Some of the units were initially yellow-tagged, meaning they were damaged but still accessible to residents, but Duncan said officials have concerns that the hillside is still not settled — especially with the chance for more rain in the coming days.
“There’s still a significant amount of moisture out there,” Duncan said Thursday morning. “The geologist was very concerned about the four structures that we’ve red-tagged, because the hillside was continuing to move. It’s very much a dynamic situation, and we’re going to continue monitoring this.”
Though the next few days should be much drier, the National Weather Service is forecasting more rains early next week.
“Anyone along this stretch, in particular, should be vigilant and be prepared to potentially evacuate because we have more rain coming,” Duncan said.
This landslide came a day after Orange County officials declared a state of emergency following several moisture-heavy storms, which had already caused an earlier landslide in Newport Beach, along with other damage.

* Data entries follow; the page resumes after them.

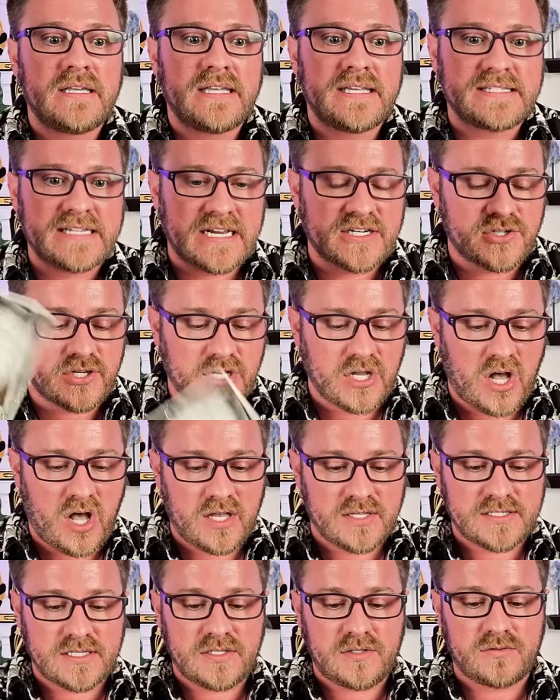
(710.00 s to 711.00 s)
is actually
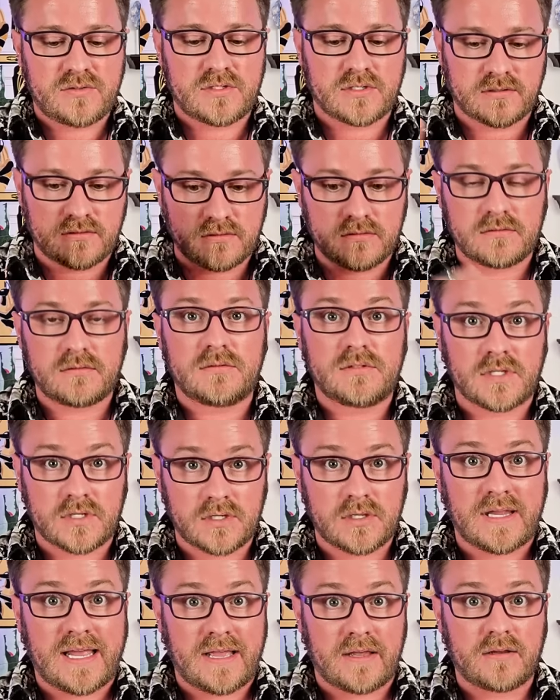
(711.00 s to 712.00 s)
causing you to
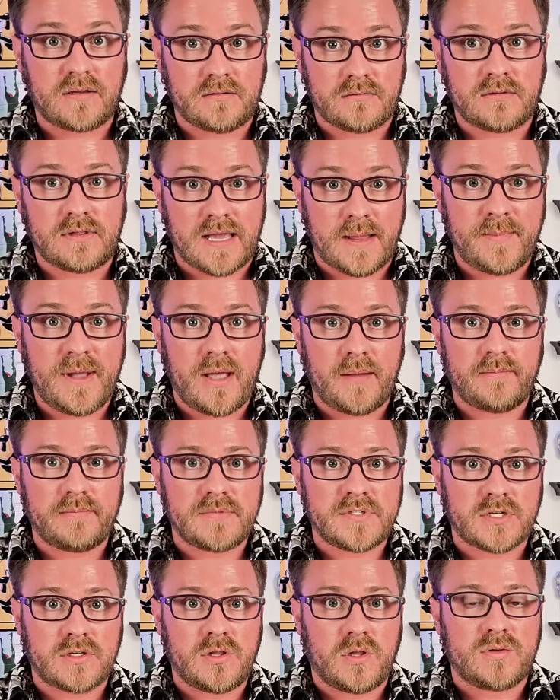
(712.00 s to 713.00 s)
clam up,
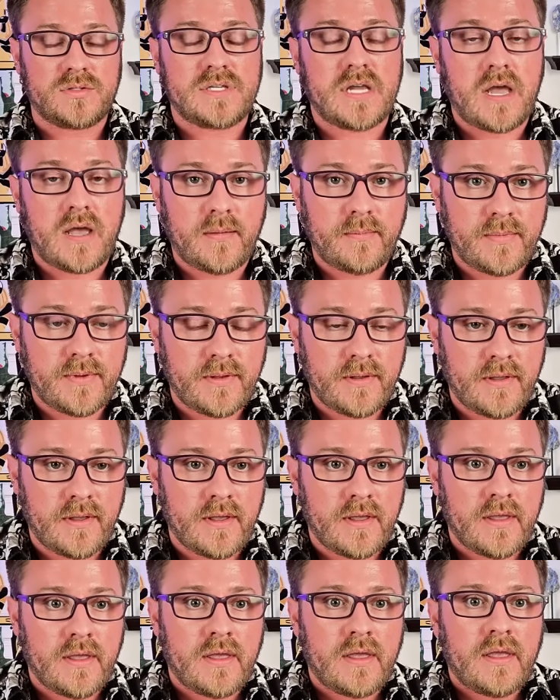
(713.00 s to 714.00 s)
to close up.
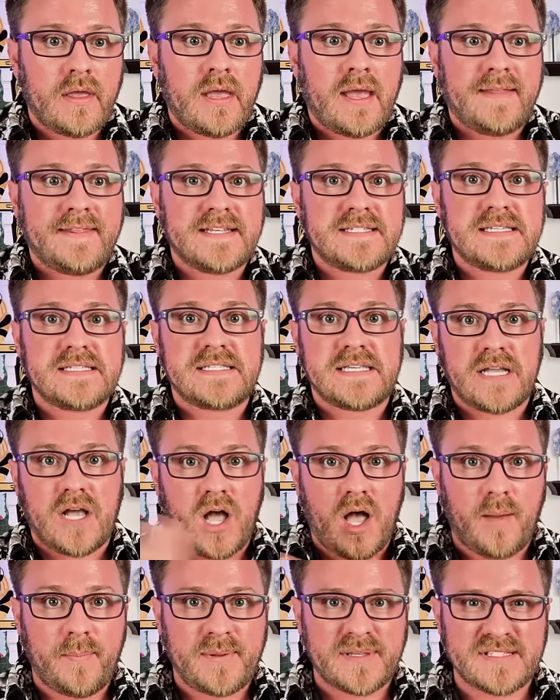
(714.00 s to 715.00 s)
And this is the
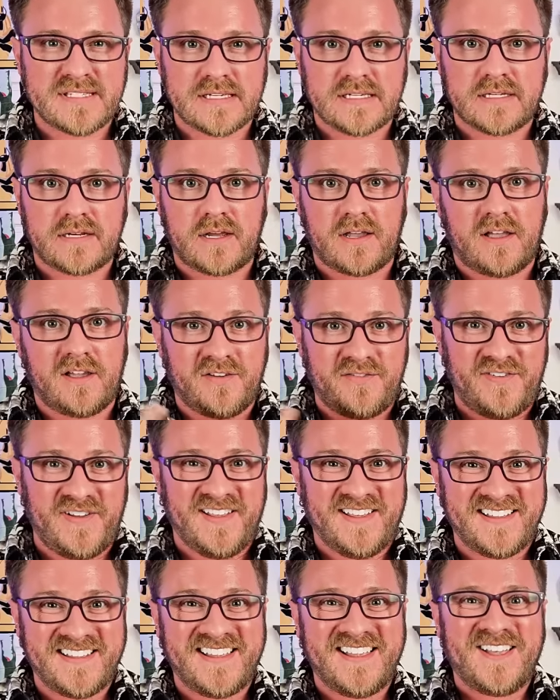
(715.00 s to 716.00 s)
opposite
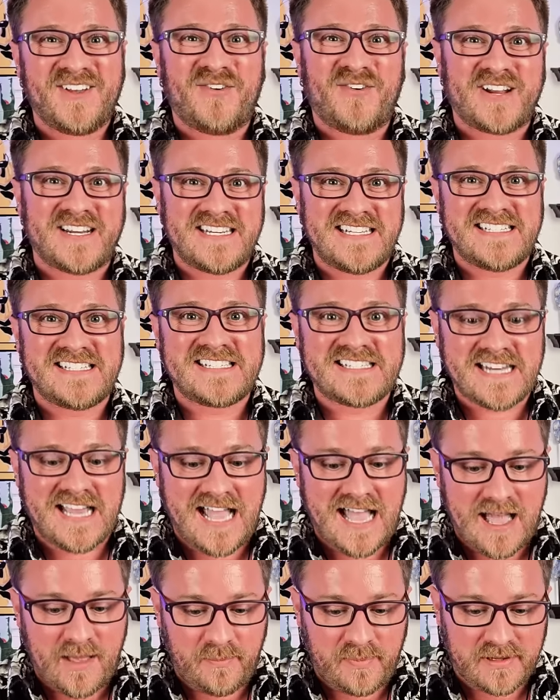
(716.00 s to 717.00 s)
of what needs to
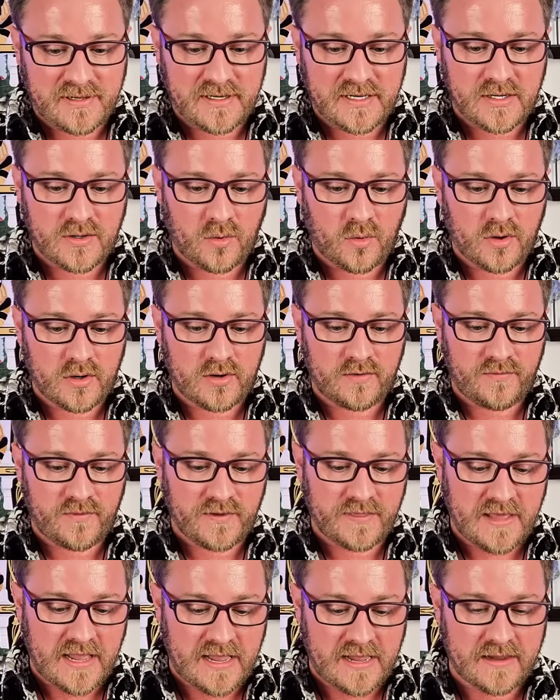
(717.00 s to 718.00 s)
happen in order for
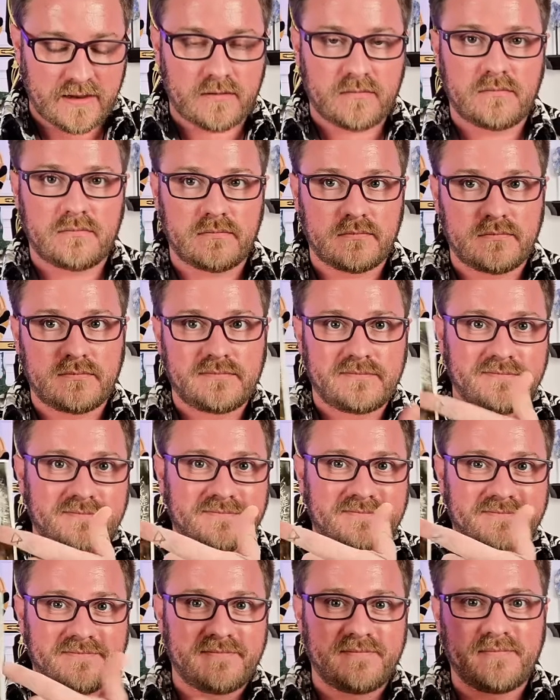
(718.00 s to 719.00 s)
that
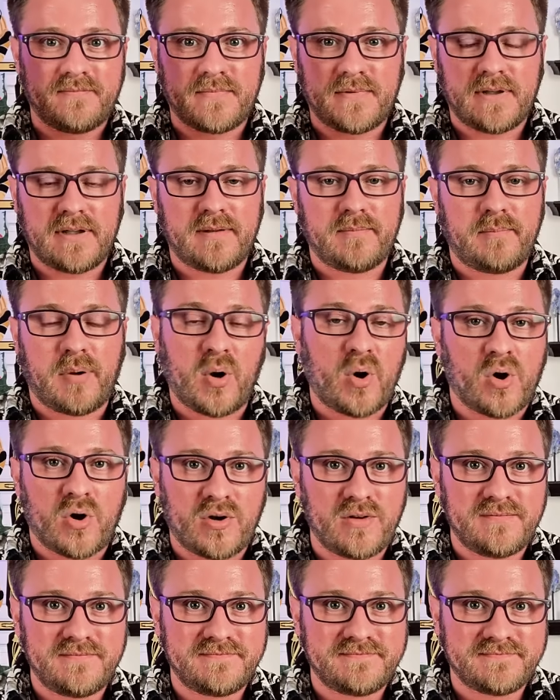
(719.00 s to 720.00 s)

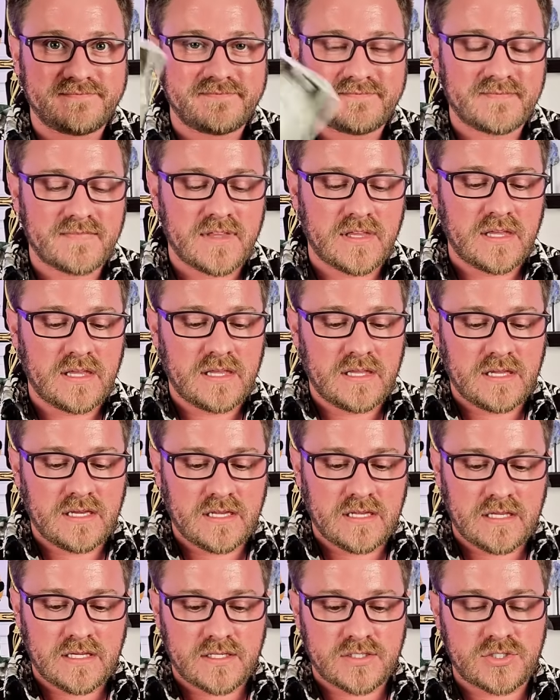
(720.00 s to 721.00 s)
pearl
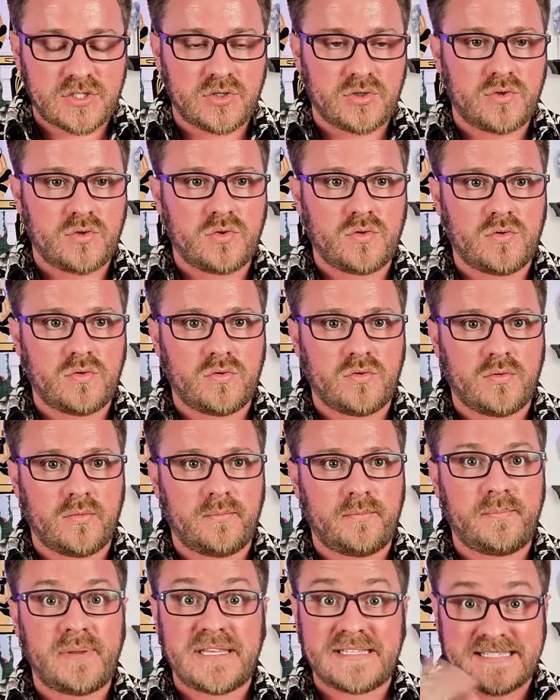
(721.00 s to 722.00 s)
to
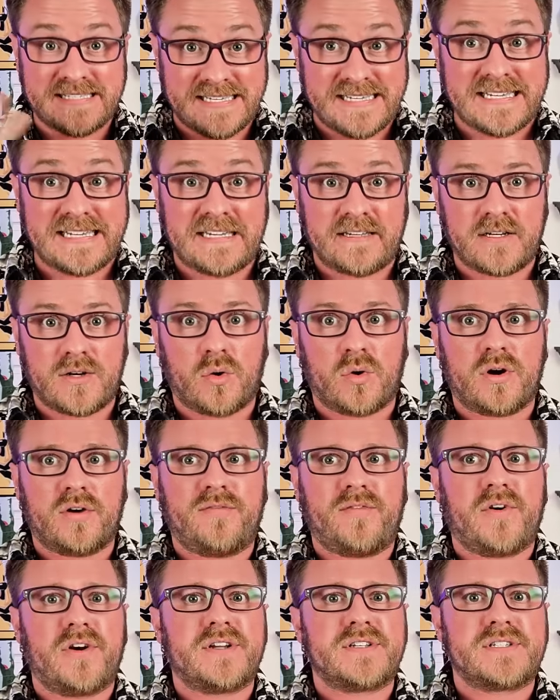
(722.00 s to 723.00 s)
be seen, in order
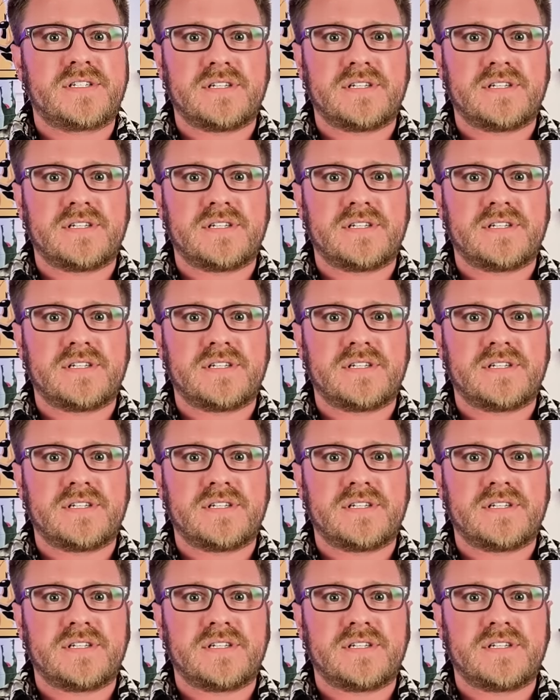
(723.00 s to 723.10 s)
for it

Gov. Gavin Newsom expanded his state of emergency Tuesday night to include Orange, Alpine and Trinity counties, meaning 43 of California’s 58 counties are now covered by the declaration, and U.S. Rep. Mike Levin (D-San Juan Capistrano) requested Wednesday that Orange County also be included in the federal emergency declaration for California, citing “flooding conditions that have led to landslides and cliff erosion,” according to his letter to the president.
Duncan is hopeful for those additional resources to help the city respond to the landslide and displaced residents.
“Frankly, we have to be prepared for residents being out of their home for sustained periods of time, and they’re going to need assistance,” Duncan said. “We have bluffs all along our coastline in San Clemente, and all structures on top of bluffs are potentially at risk.”
Smith, a lifelong San Clemente resident, said he and his girlfriend are staying in a hotel but hope to get back into their apartment soon. His building wasn’t noticeably damaged from the landslide, its retaining wall in the bluff still intact, he said.
But when he walked down to the beach early Wednesday to view the damage from below, he could see the foundation of the neighboring property exposed, and much of its backyard — including a tent and furniture — strewn down the hill.
“You could see there was still settling,” Smith said. “It was still moving.”
The Orange County Sheriff’s Department remained at the scene Thursday to provide security, Duncan said. Non-residents are not allowed onto the block.
Metrolink officials have been notified of the landslide, Duncan said, although it has not affected that section of the railway, which Metrolink shares with freight trains and Amtrak. This fall, heavy rains caused shifting along San Clemente’s coast, suspending passenger rail service on the tracks between Orange and San Diego counties. Metrolink and Amtrak have since resumed limited service on weekends only.
In 2019, a landslide knocked out a portion of a bridge along the beach trail — not far from the location of Wednesday’s landslide.
After this week’s slide, officials cannot do much to stop the bluff’s movement, so they are focused on safety, Duncan said, noting that the beach trail below the landslide has been closed.
“This is a really traumatic experience,” he said. “But really it’s up to Mother Nature if there’s more movement on the hillside.”
Smith, whose building was red-tagged, said he was thankful that nobody was hurt. “The question now,” he said, “is when will it be safe and what are they going to do to stabilize the cliff?”